### Data in this exercise
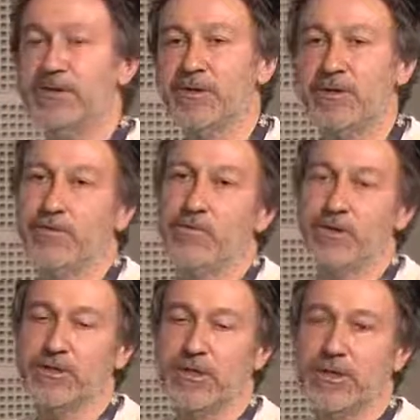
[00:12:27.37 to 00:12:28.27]
So there
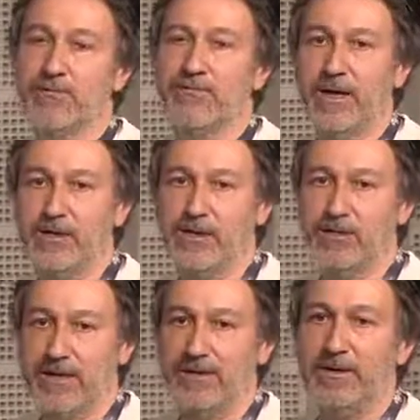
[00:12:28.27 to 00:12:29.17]
was an invasion
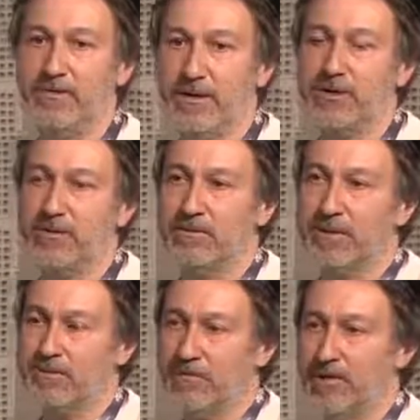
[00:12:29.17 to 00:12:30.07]
inhibition
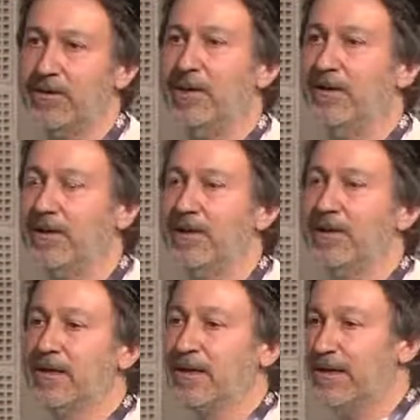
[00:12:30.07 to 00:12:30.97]
that we think
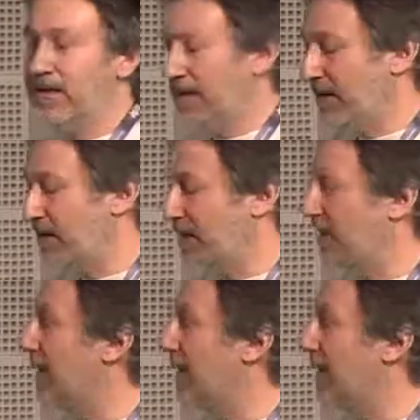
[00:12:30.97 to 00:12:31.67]
it's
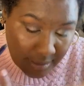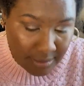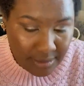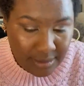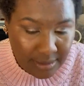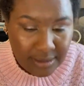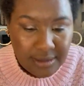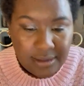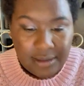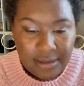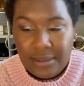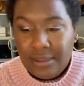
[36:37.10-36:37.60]

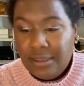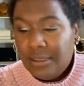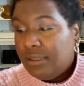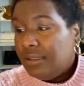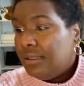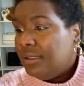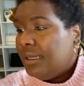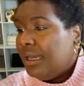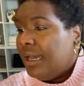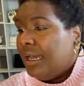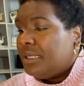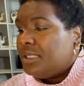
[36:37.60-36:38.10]
Just gonna
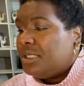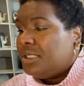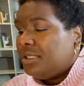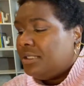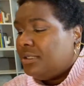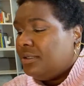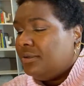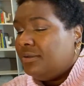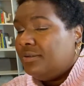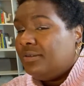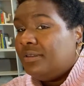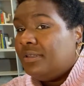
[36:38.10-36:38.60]
actually
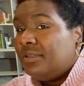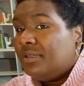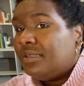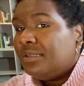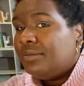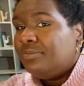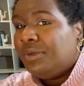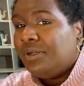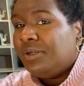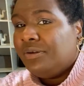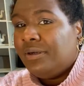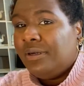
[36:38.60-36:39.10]
use this
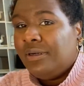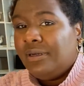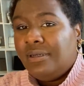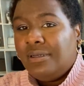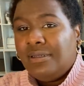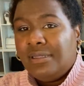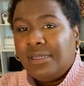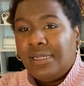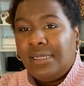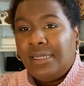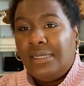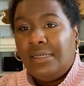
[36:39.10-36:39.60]
mirror because
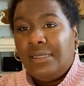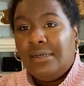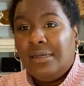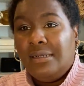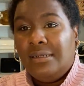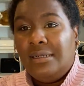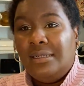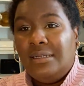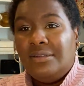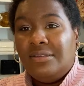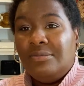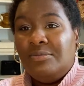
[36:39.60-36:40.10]
I need
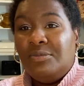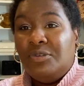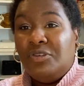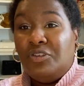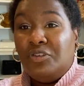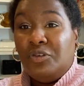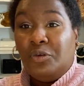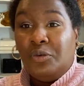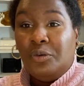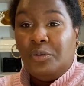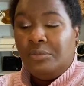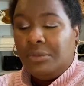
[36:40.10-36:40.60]
some
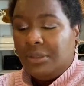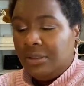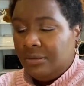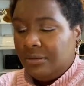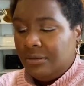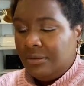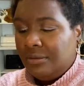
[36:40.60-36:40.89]
zoom.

### Prompt
Restate word for word the lines starting at the one that contains "[36:37.60-36:38.10]" and ending at the last line of the data. Skip every picture.

### Task output
[36:37.60-36:38.10]
Just gonna
[36:38.10-36:38.60]
actually
[36:38.60-36:39.10]
use this
[36:39.10-36:39.60]
mirror because
[36:39.60-36:40.10]
I need
[36:40.10-36:40.60]
some
[36:40.60-36:40.89]
zoom.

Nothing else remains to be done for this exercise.